Zaldiaran tiene muy perfilada su cocina y muy convencidos a sus clientes, que se encuentran plenamente satisfechos del estilo evolutivo que practica el restaurante de Gonzalo Antón, en el que conviven fórmulas magistrales de última generación con propuestas populares más convencionales, por lo general revestidas de gala. Los sabores son siempre conocidos, reconocibles, refinados, conjuntados y amables.

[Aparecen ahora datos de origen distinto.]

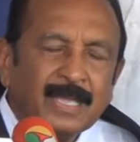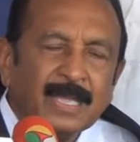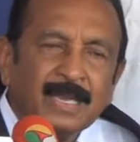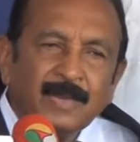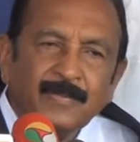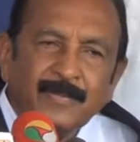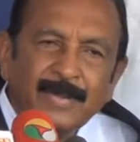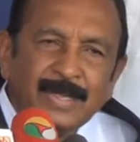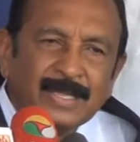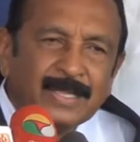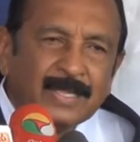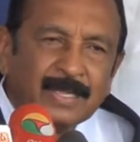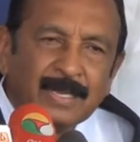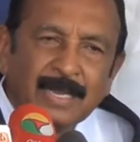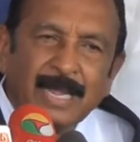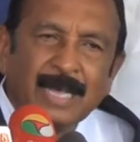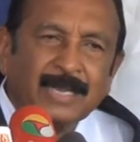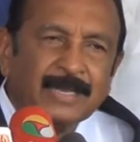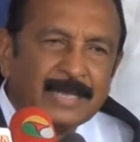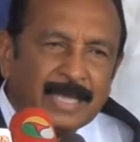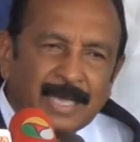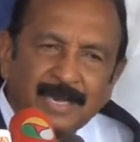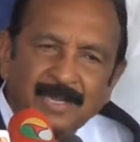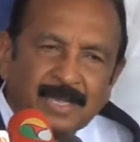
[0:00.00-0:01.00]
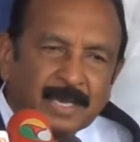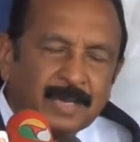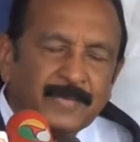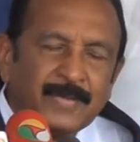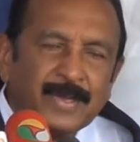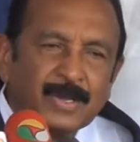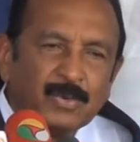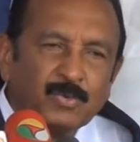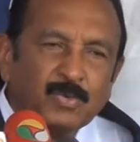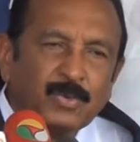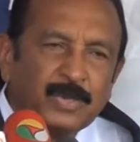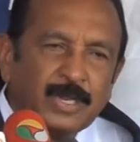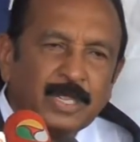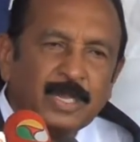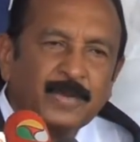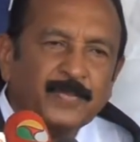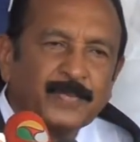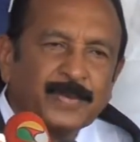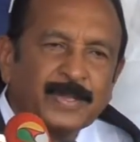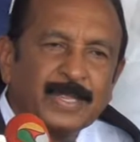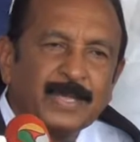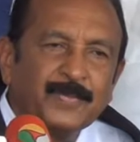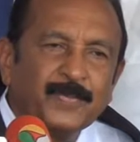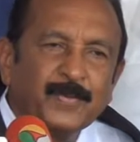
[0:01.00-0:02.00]
என் மீது நான் ஏற்கனவே
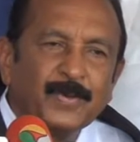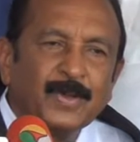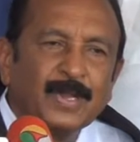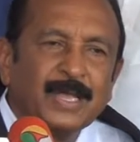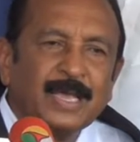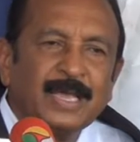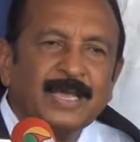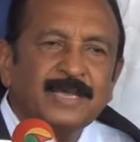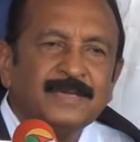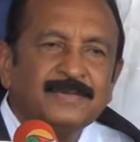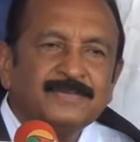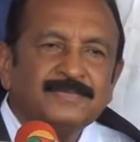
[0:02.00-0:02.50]
கூறியிருப்பதைப் போலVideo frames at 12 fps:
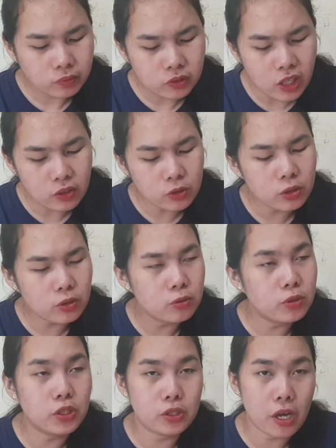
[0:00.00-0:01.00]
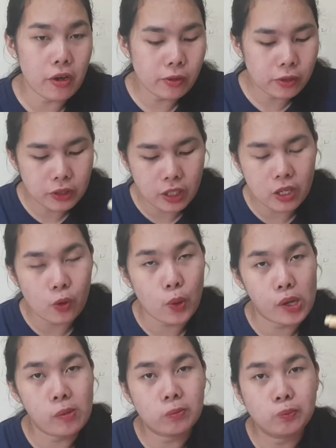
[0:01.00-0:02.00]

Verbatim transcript: Sakto na itong isa or dalawa.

Vamos con algunos de los platos más emblemáticos. Exquisita la sopa de almendras con bogavante, que parece inspirada en el ajoblanco. Representa acrecentar la elegancia y la manjarosidad del popular condumio malagueño, dando al crustáceo el tratamiento de ingrediente principal y a la crema, de realce; cuando menos, ambos elementos comparten protagonismo.
Toques personales
La esencia del bosque en primavera posiblemente haya tenido su origen en un celebérrimo plato de Quique Dacosta, que se ha recreado posibilistamente: ofrece una arena de hongos sobre la que descansa una yema de huevo, unos trocitos de jamón y varias setas, entre las que sobresalen láminas de trufas, perretxikos y trompetas; colosal. Otra visión particular de una construcción contemporánea histórica, en este caso de Martín Berasategui: la ensalada de tuétanos de verduras con gelatina de tomate y bogavante. Se han simplificado los elementos, se ha pasado de la disposición plana a la superposición de ingredientes y se han introducido algunos toques personales, como unas tagliatelle de hinojo, para plasmar la fórmula madre con sello propio y refrendar la honorabilidad del producto.
El milhojas de patata, foie gras, manzana, trufa y vinagreta lleva más de una década ganando amistades. Las habitas con guisantes, lomo y callos de bacalao y gelatina de puerros es una doctoral forma de ver en primavera. Pragmatismo encomiable: verduras frescas a la plancha sobre toffee de guisantes, alcachofas, espárragos verdes, vainas... sabores inmaculados con texturas y colores vivos. Erudición y virtuosidad en el científico revuelto de trufas. La suntuosa cola de cigala con suculento arroz meloso nadando en un caldo de ceps nos brinda un paseo idílico por el periplo gastronómico del país. Los morros y callos tradicionales con salsa de pimientos choriceros incitan a pecar impúdicamente. El pichón asado, tierno, rosáceo, sabroso... Y fabulosos postres: especialmente suflé de chocolate.